4 OCTOBER 1975, Page 22

Community service

Young volunteers

Joan Woollcombe

Modern community service is spreading across a wide cross-section which ranges from offenders and Borstal boys to school leavers, graduates, police cadets, and those young men and women between jobs who want to give time to working in homes for mentally and physically handicapped children, in hospitals of all types, or with the old, or in youth clubs, building and running adventure playgrounds and so on.

First, two examples from `the wrong side of the law.' Ted, aged twenty-two, had been in trouble all his life and landed in Borstal: his history was one of extreme aggressiveness; but by an arrangement with the Home Office, Borstal trainees can be allowed to volunteer for community work 'outside' for a month towards the end of their sentences and Ted went to live on the job in a home for autistic children where he was readily accepted by staff and children and showed himself compassionate and firm with the children; when discharged from Borstal he went to work in the same sort of job and after ten months was still holding it down — entirely changed by 'being needed.' More recently, a young criminal with more than fifty convictions — for robbery and assault among other things — was given 200 hours' unpaid community service in charge of a youth club instead of being sent to prison: he now works dedicatedly for the probation service. But beyond these, the offenders Who can be sentenced, with their consent, to community work, and Borstal boys who can be allowed to volunteer, there are the increasing numbers of young men and girls Who queue up to volunteer for community work.

Among the organisations which accept and place them the largest is Community Service Volunteers (239 Pentonville Road, London Ni), under its Executive Director, Mrs Elizabeth Hoodless, JP. In a Year, at least 2,000 volunteers go through her hands. This is all part of the breakthrough, within the last decade, of the people who want to give help to the people who need it and the acceptance, by authority, of these volunteers, Anyone over sixteen can volunteer and no one Who really wants to help is refused.

The task is fitted to the person. The volunteer lives on the job and gets his or her keep and pocket money of £3.50 a week. Katherine H, who is blind, volunteered and was sent to a school for handicaPPed children. They immediately wanted to help her and in so doing, overcame some of their own handicaps. Girls from 'outside' have been allowed to volunteer for work in boys' Borstals. Jacky P., at twenty-one, went to work in a closed' Borstal; the one girl to do so. Her job needs tact, to fit in as an unofficial person, She says that, among the 270 boys, the 'good boys' are protective and give strong-arm protection against the others. Her job is to find projects nearby for those who by good conduct have earned the privilege of going outside to help others. The trouble With most of them, she says, is that they have never been needed before. She is quite certain of the value to them of the residential jobs In hospitals or mental homes, because they know where they are and have a secure base, something SO many have entirely lacked.

Very briefly, to look at two other organisations: there is Task Force, Which has its central office at Clifford House, Edith Villas, London W14 and gives young volunteers the chance to help older handicapped people. It has centres in ten London boroughs; the names of people needing help are referred by statutory and voluntary agencies, and a member of Task Force's staff visits to see if this is a job a young volunteer, maybe a schoolboy, can tackle.
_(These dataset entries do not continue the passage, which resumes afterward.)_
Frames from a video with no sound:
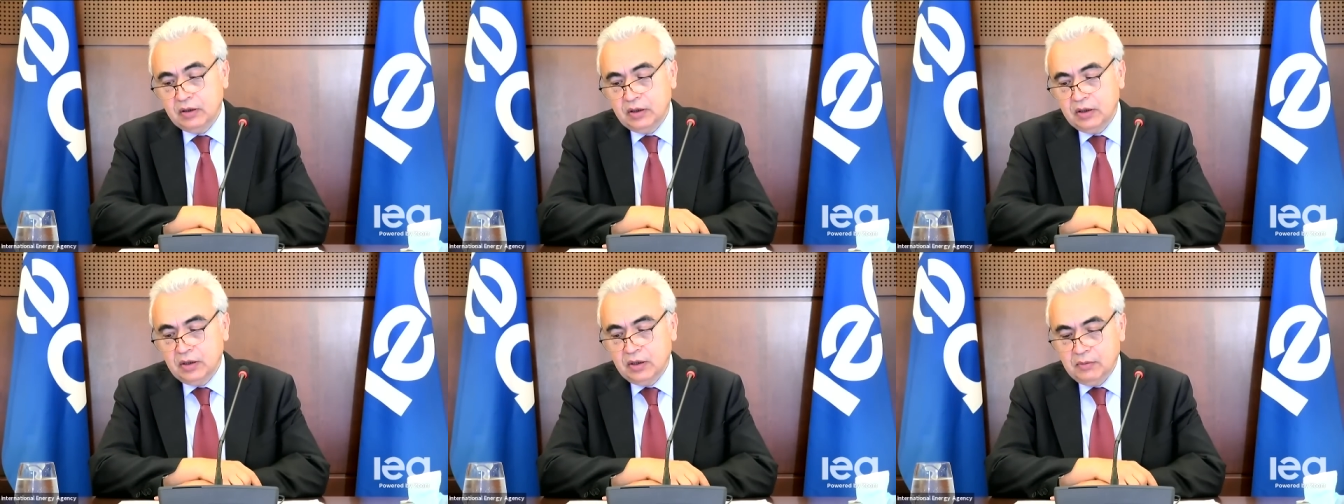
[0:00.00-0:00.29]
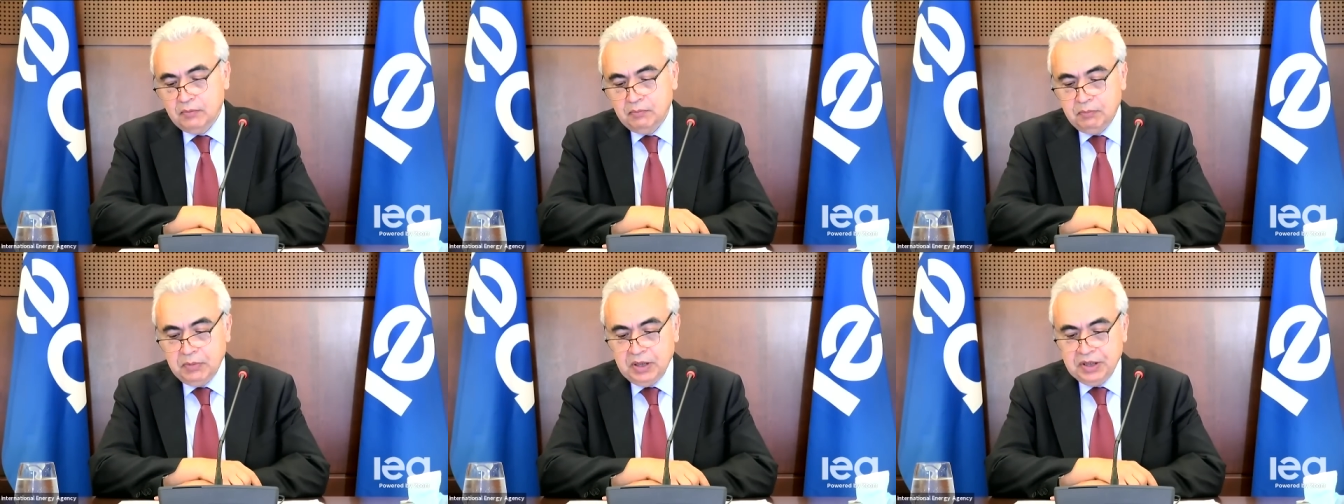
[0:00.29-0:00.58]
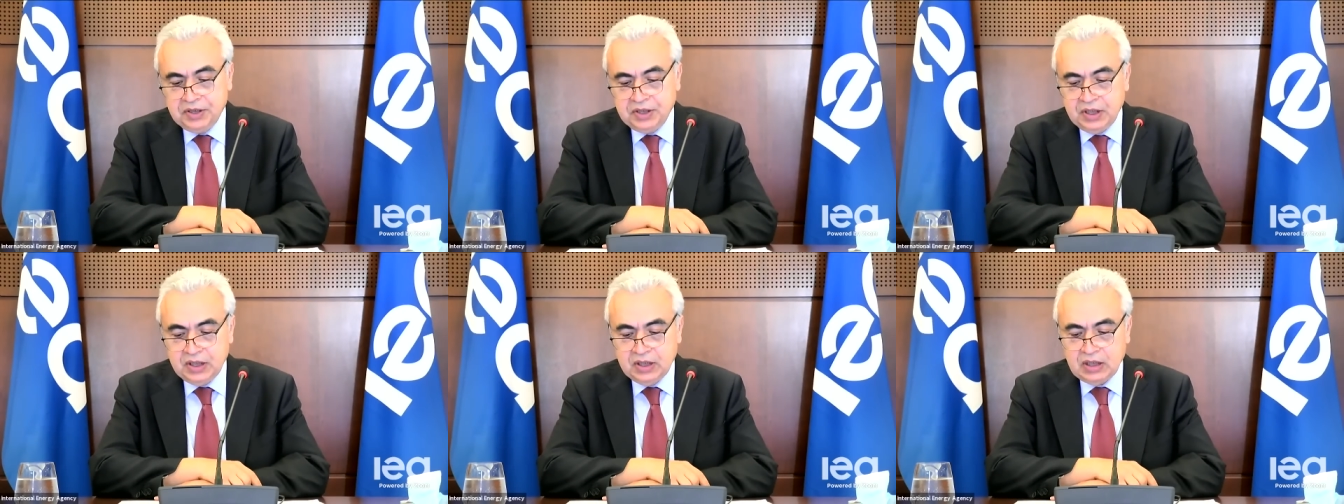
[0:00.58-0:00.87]

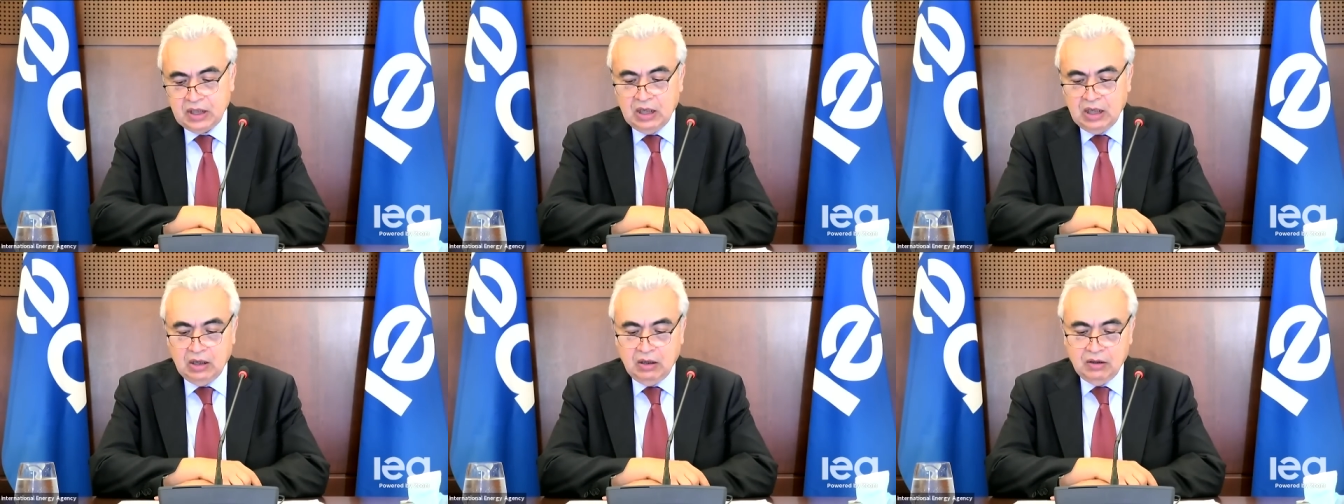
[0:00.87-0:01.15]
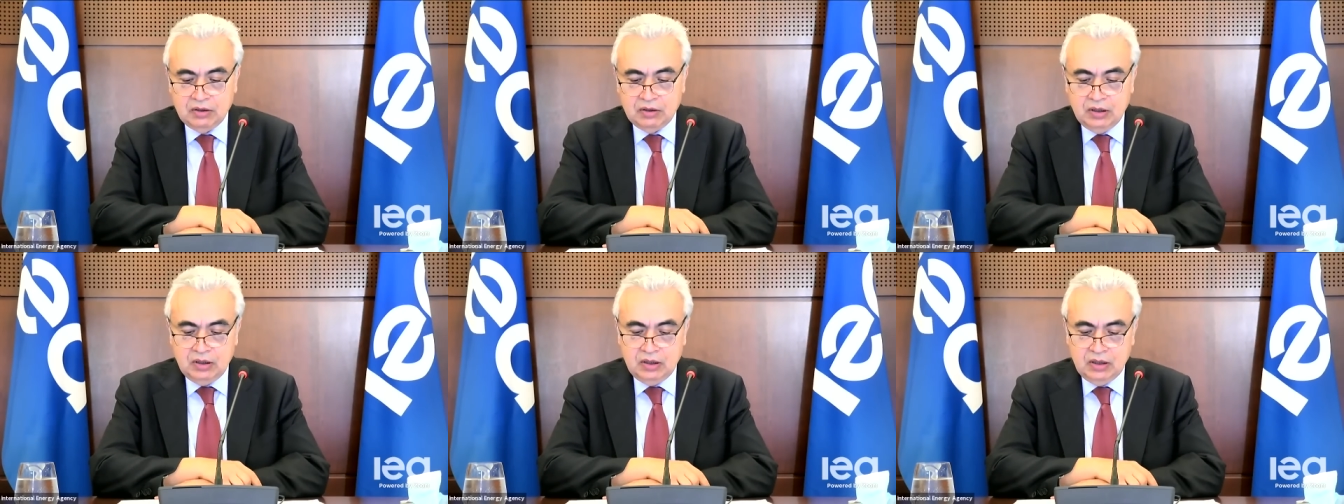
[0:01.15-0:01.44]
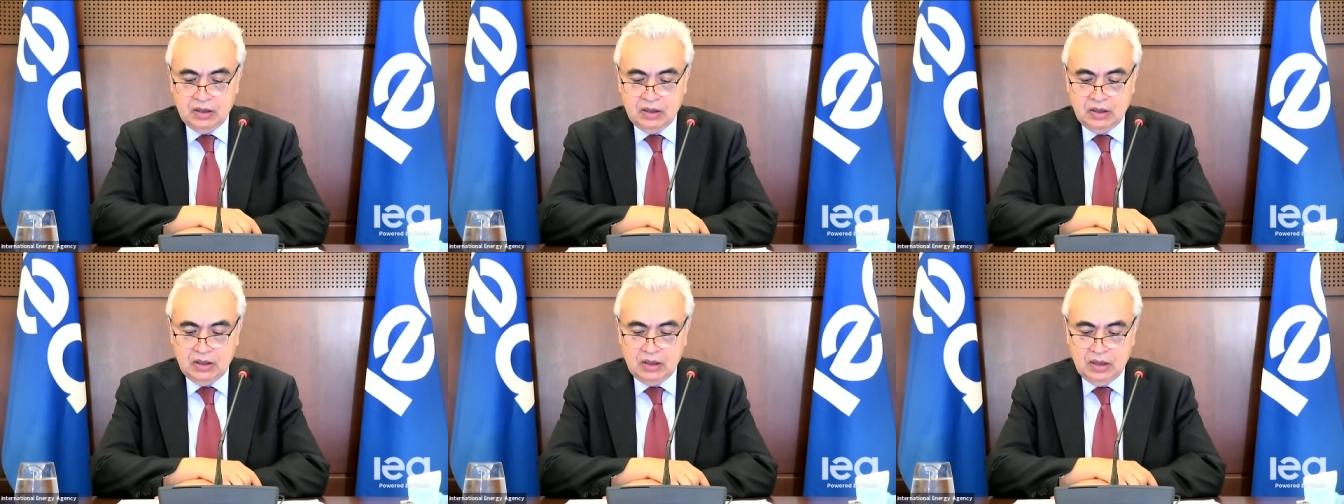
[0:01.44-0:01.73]
meeting our
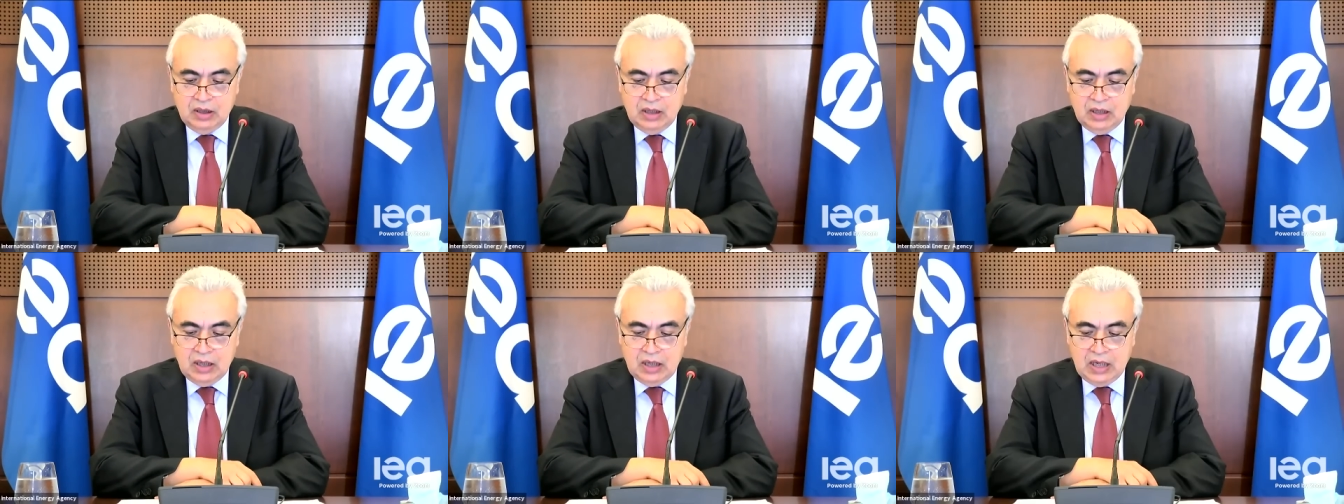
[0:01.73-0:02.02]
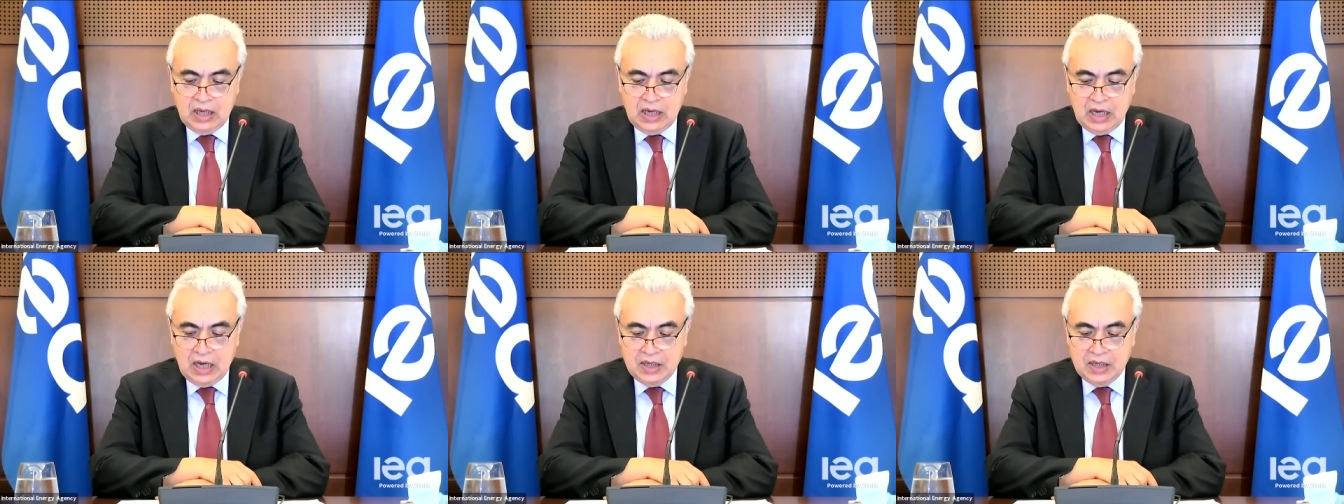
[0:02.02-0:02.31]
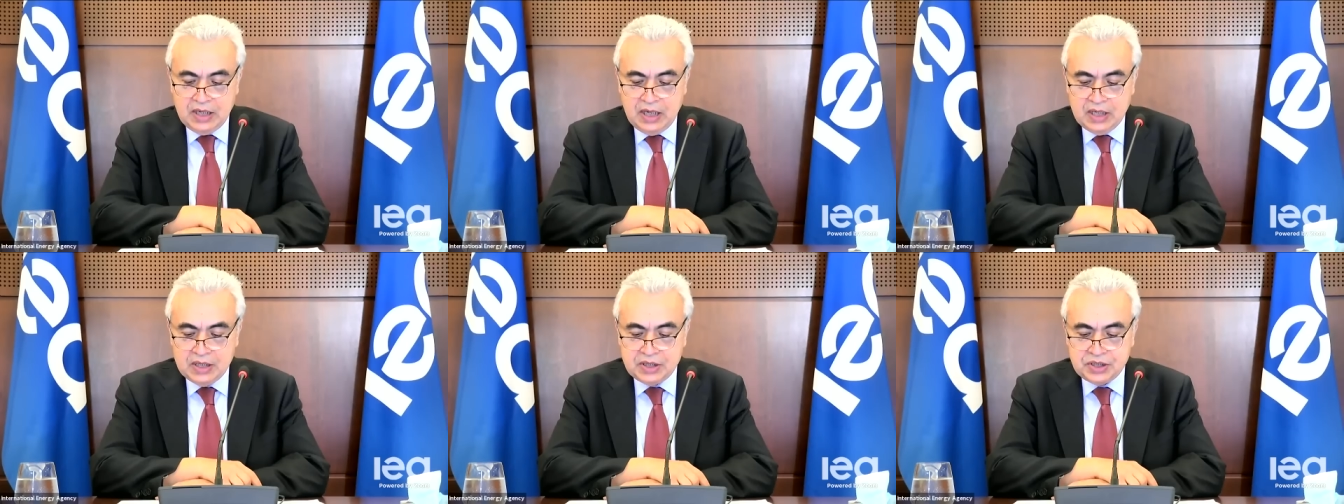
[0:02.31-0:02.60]

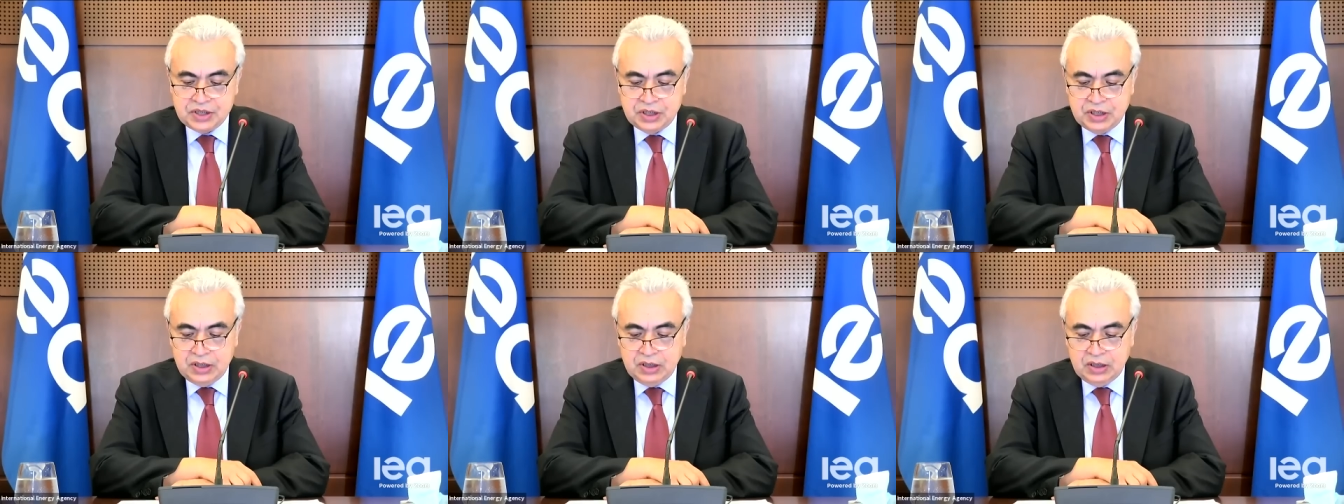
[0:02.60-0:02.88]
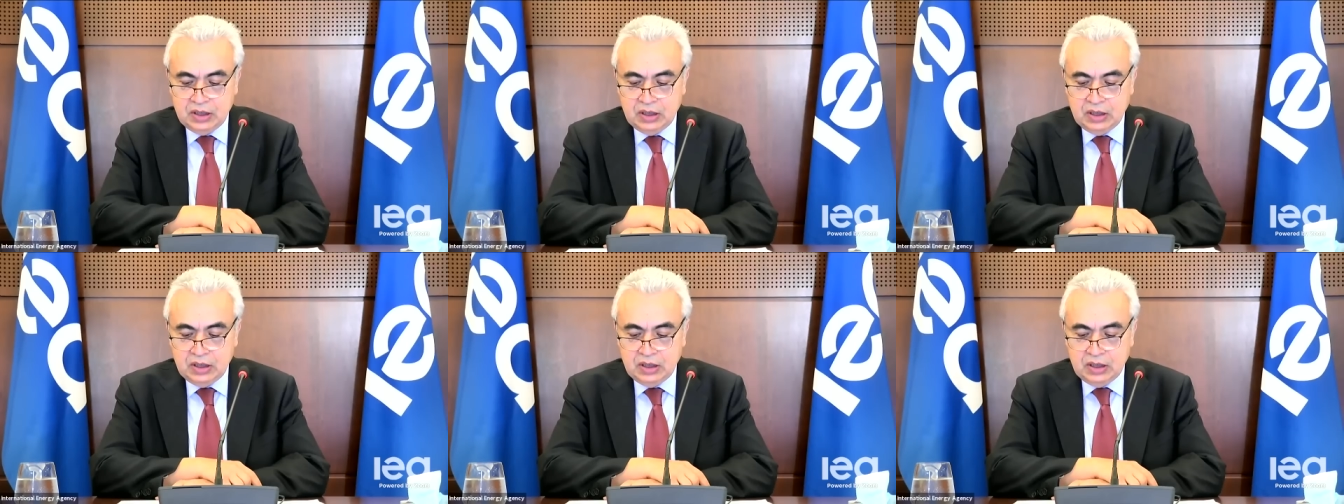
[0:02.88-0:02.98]
energy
It could be visiting, shopping, lino-laying, gardening, pushing a wheelchair, reading or writing letters—in fact, anything an older handicapped Person cannot manage. I met the result of Task Force when I visited a multiple-sclerosis victim, housebound and chairbound, but delighted to welcome two Westminster schoolboys who called every week and whose visits were enj oyed by all three of them. On quite another wavelength is Contact, set up by solicitor Trevor Lyttleton in 1965. He felt that he and his bachelor friends were "living pretty selfish lives" and had realised the isolation of the housebound when he met an elderly lady who lived quite alone in the heart of London with no amenities. He went into action to organise the transporting ot twelve lonely older people once a month, by car, into the country, where six hostesses received and gave them a slap-up tea. Since twelve people were needed with each group of six cars — six drivers and six helpers — the expeditions were quite a project. Contact has since grown to 108 Groups in the UK from Glasgow to Plymouth, with 71 in London. The organising secretary, Angela Claxton (16 Henrietta Street, WC2), uses the slogan, 'Have Fun Helping People," which is what really happens. People meet people and the older people make friends and loneliness is kept at bay.

This upsurge of volunteers justified the establishment of the

Volunteer Centre in September 1973, to promote current developments, to foster new opportunities for individual volunteers, voluntary organisations and community groups, and to prevent waste and overlap. The president is Baroness Serota, the chairman, Lady Marre, and the director is Mike Thomas at 24 Nutford Place, London, WI. A charity, it is financed both by government and the voluntary sector and its activities are a striking answer to those who talk gloom and doom about the present generation.